And then, a very small notch above pedestrians are the bicycles.  I’ve seen a few mountain bikes (most of which look like some kind of toy-shop idea of what a decent bike should be), but by far the most common are the ancient-looking BSA Hercules type.  As with the motorised 2-wheelers, it’s not uncommon to see more than one person on a bicycle… I often see 2 on a bike, with the passenger sitting on the super-heavy-duty carrier on the back.  I also sometimes see dads taking 2 kids to school on a bicycle too: one on the carrier and the other sitting on the frame at the front.

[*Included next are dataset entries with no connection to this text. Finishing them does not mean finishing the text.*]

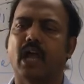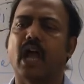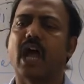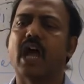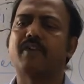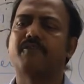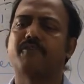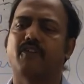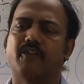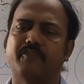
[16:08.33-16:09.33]

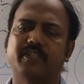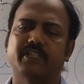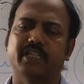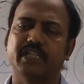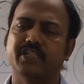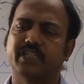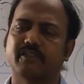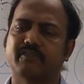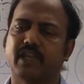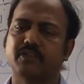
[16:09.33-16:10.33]
half of its
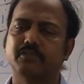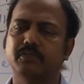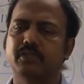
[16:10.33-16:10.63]
initial value.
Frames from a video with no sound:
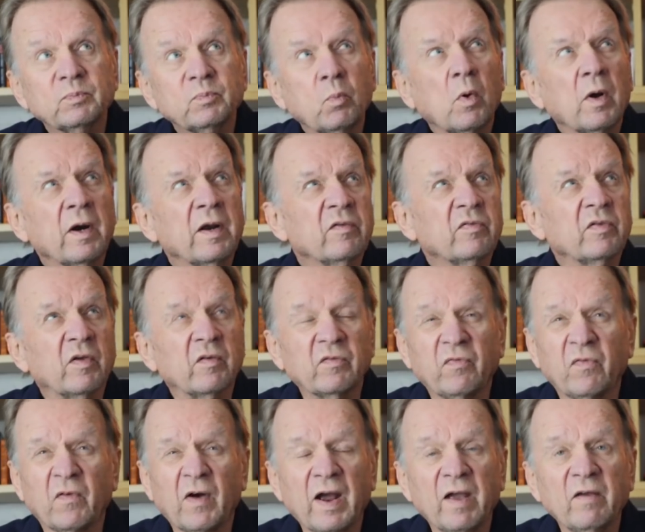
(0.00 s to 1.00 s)
what is it?
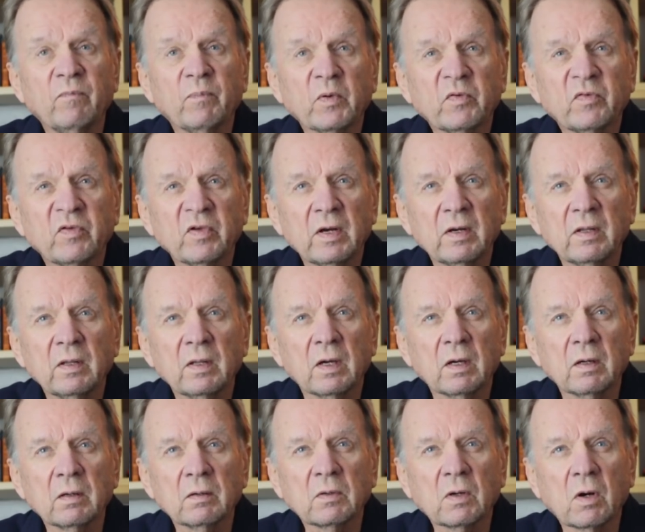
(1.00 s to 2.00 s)
Five percent of
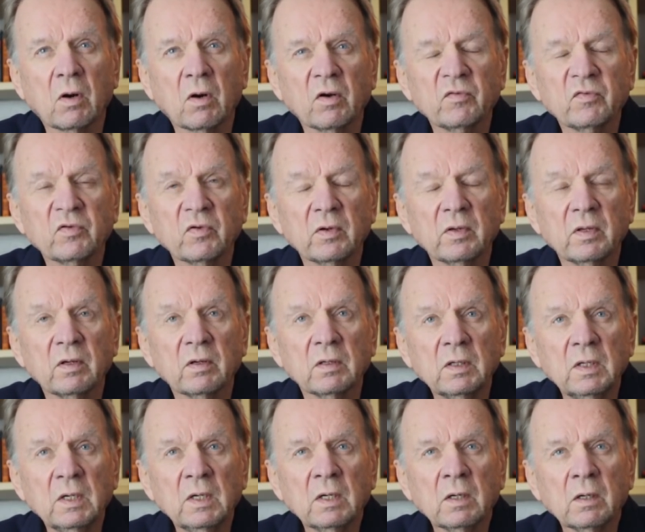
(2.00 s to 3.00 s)
the cars on the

Occupying a hypothetical slot at this point would also be hand-pulled rickshaws, but I’ve never seen one in Bangalore.  I was in Calcutta briefly last year and saw lots of them there… looking just like something out of a movie about 1920’s Shanghai: two long poles that the rickshaw-wallah holds, as he runs along the road — usually barefoot — pulling 1 or 2 passengers behind him, through the traffic and the pollution.  Those guys really earn their money!

 #17: Eating and Drinking

OK, so I already wrote quite a bit about food in part 3 of this series, but eating itself is also different here. Generally here, you eat with your fingers.  I was surprised how quickly this became second-nature… to the extent that I have been almost at the end of a meal and only then realised that nobody brought me any cutlery.  I’ve learnt some new techniques too — eating with your fingers, you hold your wrist away from your mouth and point all your fingers towards it; and in fact this gesture is used to refer to eating, notably by people begging for money for food.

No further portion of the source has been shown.